TASK ITEM: All records, minus the pictures: write them out exactly.
== == ==
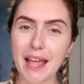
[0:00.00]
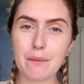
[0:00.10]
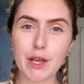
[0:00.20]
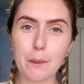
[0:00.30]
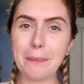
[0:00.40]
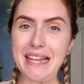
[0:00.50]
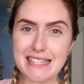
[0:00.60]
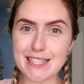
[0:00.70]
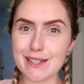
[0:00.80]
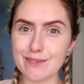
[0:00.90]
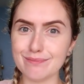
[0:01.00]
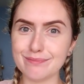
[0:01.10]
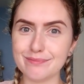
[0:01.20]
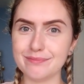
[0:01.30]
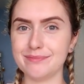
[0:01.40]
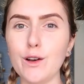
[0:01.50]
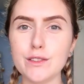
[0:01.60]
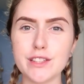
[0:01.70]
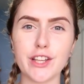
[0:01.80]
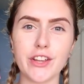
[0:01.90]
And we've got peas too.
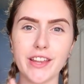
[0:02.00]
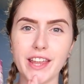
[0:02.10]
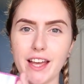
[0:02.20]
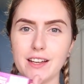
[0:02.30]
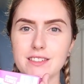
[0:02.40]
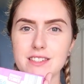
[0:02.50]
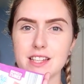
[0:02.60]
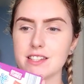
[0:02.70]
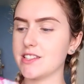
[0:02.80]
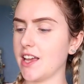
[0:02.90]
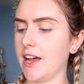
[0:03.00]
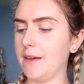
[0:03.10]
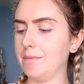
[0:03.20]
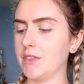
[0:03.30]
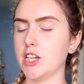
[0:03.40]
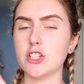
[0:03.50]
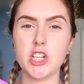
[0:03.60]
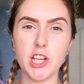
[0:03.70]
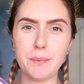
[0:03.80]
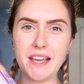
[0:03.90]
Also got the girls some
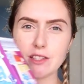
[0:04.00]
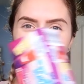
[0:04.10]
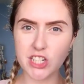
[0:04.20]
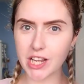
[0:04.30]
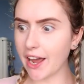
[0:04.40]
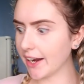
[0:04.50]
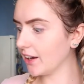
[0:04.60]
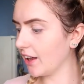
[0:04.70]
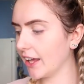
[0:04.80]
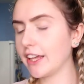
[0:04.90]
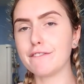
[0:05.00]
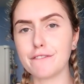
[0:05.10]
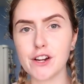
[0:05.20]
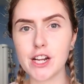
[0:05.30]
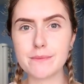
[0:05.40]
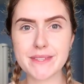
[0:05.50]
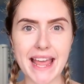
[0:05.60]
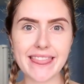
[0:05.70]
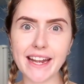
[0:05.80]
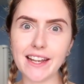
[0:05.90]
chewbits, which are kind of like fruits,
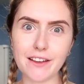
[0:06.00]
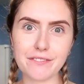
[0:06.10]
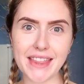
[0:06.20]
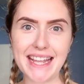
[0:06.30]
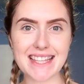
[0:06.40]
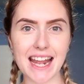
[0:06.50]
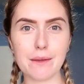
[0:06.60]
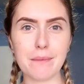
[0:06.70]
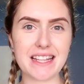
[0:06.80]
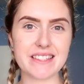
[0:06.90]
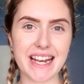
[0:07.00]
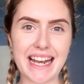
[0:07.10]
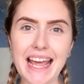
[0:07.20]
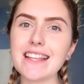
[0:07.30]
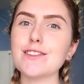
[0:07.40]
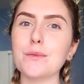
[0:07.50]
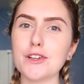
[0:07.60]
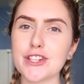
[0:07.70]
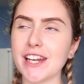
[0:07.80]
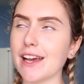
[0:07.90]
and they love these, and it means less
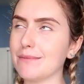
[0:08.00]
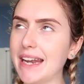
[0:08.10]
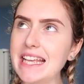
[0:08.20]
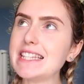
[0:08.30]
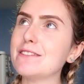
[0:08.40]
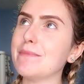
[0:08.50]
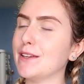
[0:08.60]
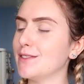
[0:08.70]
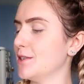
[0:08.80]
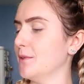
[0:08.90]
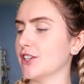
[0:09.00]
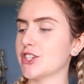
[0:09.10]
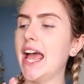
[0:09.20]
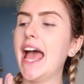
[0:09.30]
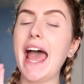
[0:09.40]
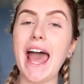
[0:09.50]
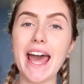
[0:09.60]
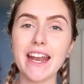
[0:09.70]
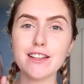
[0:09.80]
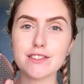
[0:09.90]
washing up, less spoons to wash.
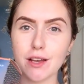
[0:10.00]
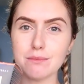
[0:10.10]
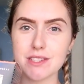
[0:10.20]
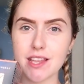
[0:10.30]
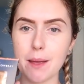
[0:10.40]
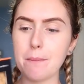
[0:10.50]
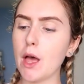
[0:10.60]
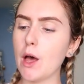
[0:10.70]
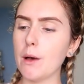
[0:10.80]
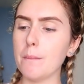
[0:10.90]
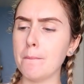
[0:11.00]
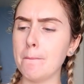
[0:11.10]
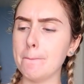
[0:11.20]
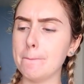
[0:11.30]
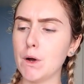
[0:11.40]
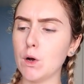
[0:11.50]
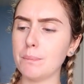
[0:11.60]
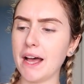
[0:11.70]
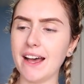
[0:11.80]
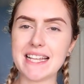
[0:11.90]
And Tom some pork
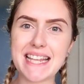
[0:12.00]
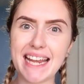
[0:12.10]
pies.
== == ==
OUTPUT FOR THIS TASK:
[0:00.00]
[0:00.10]
[0:00.20]
[0:00.30]
[0:00.40]
[0:00.50]
[0:00.60]
[0:00.70]
[0:00.80]
[0:00.90]
[0:01.00]
[0:01.10]
[0:01.20]
[0:01.30]
[0:01.40]
[0:01.50]
[0:01.60]
[0:01.70]
[0:01.80]
[0:01.90]
And we've got peas too.
[0:02.00]
[0:02.10]
[0:02.20]
[0:02.30]
[0:02.40]
[0:02.50]
[0:02.60]
[0:02.70]
[0:02.80]
[0:02.90]
[0:03.00]
[0:03.10]
[0:03.20]
[0:03.30]
[0:03.40]
[0:03.50]
[0:03.60]
[0:03.70]
[0:03.80]
[0:03.90]
Also got the girls some
[0:04.00]
[0:04.10]
[0:04.20]
[0:04.30]
[0:04.40]
[0:04.50]
[0:04.60]
[0:04.70]
[0:04.80]
[0:04.90]
[0:05.00]
[0:05.10]
[0:05.20]
[0:05.30]
[0:05.40]
[0:05.50]
[0:05.60]
[0:05.70]
[0:05.80]
[0:05.90]
chewbits, which are kind of like fruits,
[0:06.00]
[0:06.10]
[0:06.20]
[0:06.30]
[0:06.40]
[0:06.50]
[0:06.60]
[0:06.70]
[0:06.80]
[0:06.90]
[0:07.00]
[0:07.10]
[0:07.20]
[0:07.30]
[0:07.40]
[0:07.50]
[0:07.60]
[0:07.70]
[0:07.80]
[0:07.90]
and they love these, and it means less
[0:08.00]
[0:08.10]
[0:08.20]
[0:08.30]
[0:08.40]
[0:08.50]
[0:08.60]
[0:08.70]
[0:08.80]
[0:08.90]
[0:09.00]
[0:09.10]
[0:09.20]
[0:09.30]
[0:09.40]
[0:09.50]
[0:09.60]
[0:09.70]
[0:09.80]
[0:09.90]
washing up, less spoons to wash.
[0:10.00]
[0:10.10]
[0:10.20]
[0:10.30]
[0:10.40]
[0:10.50]
[0:10.60]
[0:10.70]
[0:10.80]
[0:10.90]
[0:11.00]
[0:11.10]
[0:11.20]
[0:11.30]
[0:11.40]
[0:11.50]
[0:11.60]
[0:11.70]
[0:11.80]
[0:11.90]
And Tom some pork
[0:12.00]
[0:12.10]
pies.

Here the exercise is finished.